▶ [TASK DETAILS]: Reproduce each record below in full, word for word, without images.

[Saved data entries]
BEGIN
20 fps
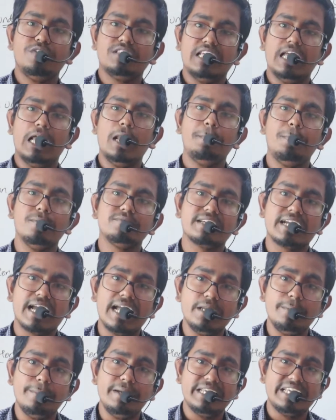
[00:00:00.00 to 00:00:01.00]
with the help of the
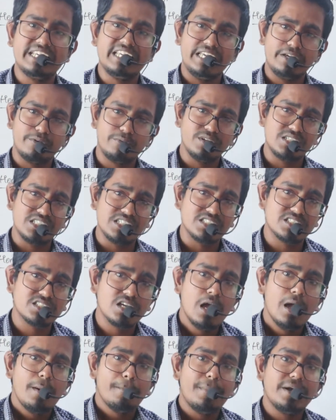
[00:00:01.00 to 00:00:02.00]
kinematic equations.
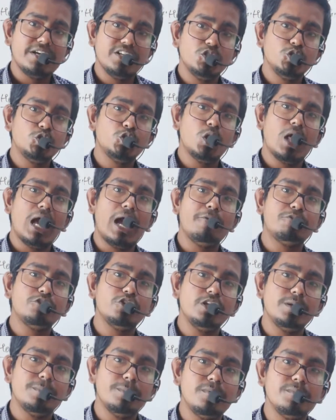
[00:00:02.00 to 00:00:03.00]
But you should have to
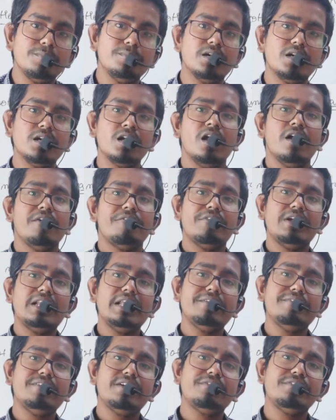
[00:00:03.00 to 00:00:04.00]
remember,
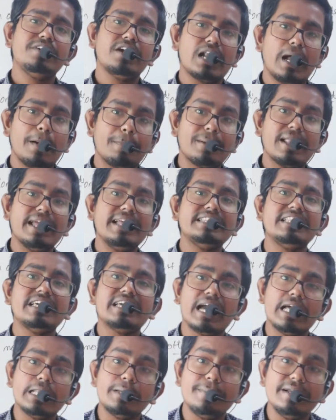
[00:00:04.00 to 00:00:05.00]
whenever we are applying the
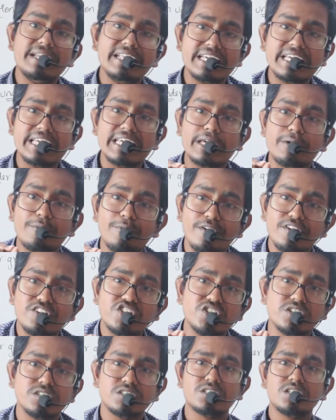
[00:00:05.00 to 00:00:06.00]
kinematic
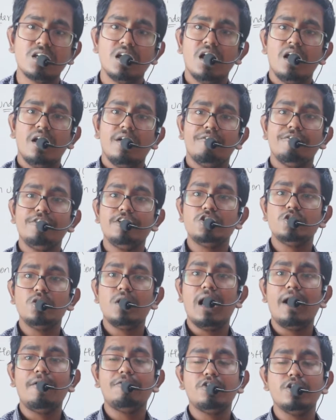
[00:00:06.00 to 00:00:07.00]
equations, we should
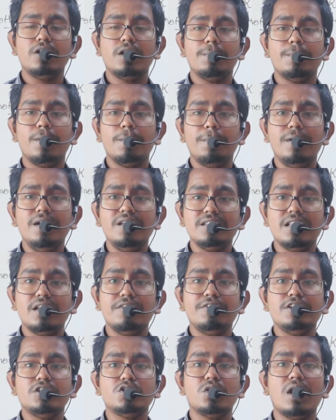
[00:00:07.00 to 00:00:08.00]
have to remember
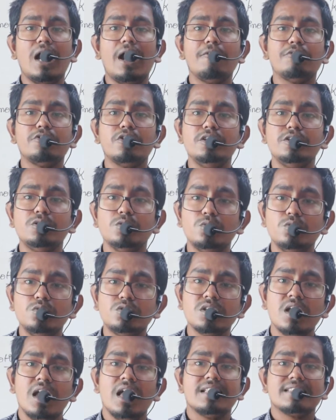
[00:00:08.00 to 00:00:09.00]
that we should have to
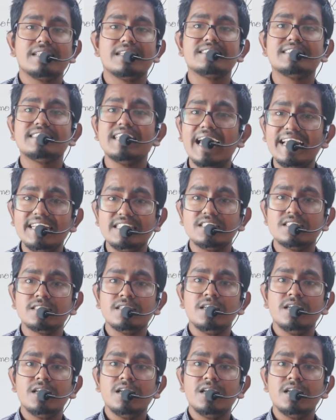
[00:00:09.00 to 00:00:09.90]
use the signs.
END
▶ [YOUR RESPONSE]:
20 fps
[00:00:00.00 to 00:00:01.00]
with the help of the
[00:00:01.00 to 00:00:02.00]
kinematic equations.
[00:00:02.00 to 00:00:03.00]
But you should have to
[00:00:03.00 to 00:00:04.00]
remember,
[00:00:04.00 to 00:00:05.00]
whenever we are applying the
[00:00:05.00 to 00:00:06.00]
kinematic
[00:00:06.00 to 00:00:07.00]
equations, we should
[00:00:07.00 to 00:00:08.00]
have to remember
[00:00:08.00 to 00:00:09.00]
that we should have to
[00:00:09.00 to 00:00:09.90]
use the signs.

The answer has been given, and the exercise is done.